**What you should do:** Each line from the one containing "(7.00 s to 7.40 s)" through the end of the entries below should be transcribed exactly, and no other line.

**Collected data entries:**
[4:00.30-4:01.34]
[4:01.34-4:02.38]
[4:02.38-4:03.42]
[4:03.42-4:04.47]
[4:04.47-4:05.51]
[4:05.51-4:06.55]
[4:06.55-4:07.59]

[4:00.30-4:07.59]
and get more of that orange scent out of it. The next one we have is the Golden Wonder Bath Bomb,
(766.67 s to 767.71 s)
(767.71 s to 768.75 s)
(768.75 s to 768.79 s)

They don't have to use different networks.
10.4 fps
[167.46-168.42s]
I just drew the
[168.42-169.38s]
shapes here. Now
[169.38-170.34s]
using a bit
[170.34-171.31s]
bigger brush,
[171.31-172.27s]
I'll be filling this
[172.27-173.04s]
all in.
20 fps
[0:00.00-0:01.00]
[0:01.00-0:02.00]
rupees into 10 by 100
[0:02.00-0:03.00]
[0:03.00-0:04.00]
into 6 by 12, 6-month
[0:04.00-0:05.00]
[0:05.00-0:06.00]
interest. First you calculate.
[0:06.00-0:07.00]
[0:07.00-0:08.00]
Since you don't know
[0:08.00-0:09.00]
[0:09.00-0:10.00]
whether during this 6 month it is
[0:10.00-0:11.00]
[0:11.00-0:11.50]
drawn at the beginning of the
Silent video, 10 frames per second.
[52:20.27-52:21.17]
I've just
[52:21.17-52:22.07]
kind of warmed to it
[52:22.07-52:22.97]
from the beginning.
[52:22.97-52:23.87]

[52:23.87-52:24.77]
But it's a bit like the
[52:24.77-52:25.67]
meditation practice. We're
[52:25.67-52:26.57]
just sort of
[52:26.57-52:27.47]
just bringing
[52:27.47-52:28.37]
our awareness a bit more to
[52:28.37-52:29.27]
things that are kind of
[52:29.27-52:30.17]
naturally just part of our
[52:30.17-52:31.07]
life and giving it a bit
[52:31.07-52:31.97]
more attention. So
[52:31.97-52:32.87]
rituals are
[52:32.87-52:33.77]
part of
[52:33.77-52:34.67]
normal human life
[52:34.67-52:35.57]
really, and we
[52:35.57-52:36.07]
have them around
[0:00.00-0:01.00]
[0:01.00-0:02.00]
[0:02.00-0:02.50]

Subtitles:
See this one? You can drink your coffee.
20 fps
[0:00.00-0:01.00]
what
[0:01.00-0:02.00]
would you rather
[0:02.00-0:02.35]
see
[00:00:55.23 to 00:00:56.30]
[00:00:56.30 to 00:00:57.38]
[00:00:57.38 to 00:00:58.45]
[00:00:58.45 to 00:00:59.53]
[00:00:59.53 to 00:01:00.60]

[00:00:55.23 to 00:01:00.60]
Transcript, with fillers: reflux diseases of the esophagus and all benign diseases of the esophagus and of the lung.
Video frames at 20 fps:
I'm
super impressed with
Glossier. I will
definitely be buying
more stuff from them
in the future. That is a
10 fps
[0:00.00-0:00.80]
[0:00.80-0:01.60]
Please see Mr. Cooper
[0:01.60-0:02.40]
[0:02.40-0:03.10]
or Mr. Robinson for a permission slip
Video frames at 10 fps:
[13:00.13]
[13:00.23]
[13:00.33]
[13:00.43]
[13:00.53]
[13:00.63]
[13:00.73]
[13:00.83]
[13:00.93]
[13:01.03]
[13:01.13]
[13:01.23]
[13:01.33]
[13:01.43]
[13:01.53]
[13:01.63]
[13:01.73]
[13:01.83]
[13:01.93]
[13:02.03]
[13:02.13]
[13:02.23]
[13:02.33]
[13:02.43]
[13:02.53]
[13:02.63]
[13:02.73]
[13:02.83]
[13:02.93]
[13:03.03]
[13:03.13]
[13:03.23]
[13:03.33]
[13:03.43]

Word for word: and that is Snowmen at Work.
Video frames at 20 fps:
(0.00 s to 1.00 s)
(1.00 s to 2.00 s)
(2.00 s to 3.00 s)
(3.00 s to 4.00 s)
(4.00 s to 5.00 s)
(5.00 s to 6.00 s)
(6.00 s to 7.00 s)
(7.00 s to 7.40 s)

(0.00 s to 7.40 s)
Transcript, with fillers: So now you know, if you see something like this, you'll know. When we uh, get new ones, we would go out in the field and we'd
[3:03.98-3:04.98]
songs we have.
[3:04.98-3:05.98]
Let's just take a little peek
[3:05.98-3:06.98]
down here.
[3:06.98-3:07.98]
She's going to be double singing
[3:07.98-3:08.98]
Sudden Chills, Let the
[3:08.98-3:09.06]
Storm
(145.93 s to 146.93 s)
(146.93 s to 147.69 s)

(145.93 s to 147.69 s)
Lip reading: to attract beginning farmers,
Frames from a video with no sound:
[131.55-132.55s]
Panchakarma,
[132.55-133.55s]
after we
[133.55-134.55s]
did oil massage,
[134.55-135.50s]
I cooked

**Completed exercise:**
(7.00 s to 7.40 s)

(0.00 s to 7.40 s)
Transcript, with fillers: So now you know, if you see something like this, you'll know. When we uh, get new ones, we would go out in the field and we'd
[3:03.98-3:04.98]
songs we have.
[3:04.98-3:05.98]
Let's just take a little peek
[3:05.98-3:06.98]
down here.
[3:06.98-3:07.98]
She's going to be double singing
[3:07.98-3:08.98]
Sudden Chills, Let the
[3:08.98-3:09.06]
Storm
(145.93 s to 146.93 s)
(146.93 s to 147.69 s)

(145.93 s to 147.69 s)
Lip reading: to attract beginning farmers,
Frames from a video with no sound:
[131.55-132.55s]
Panchakarma,
[132.55-133.55s]
after we
[133.55-134.55s]
did oil massage,
[134.55-135.50s]
I cooked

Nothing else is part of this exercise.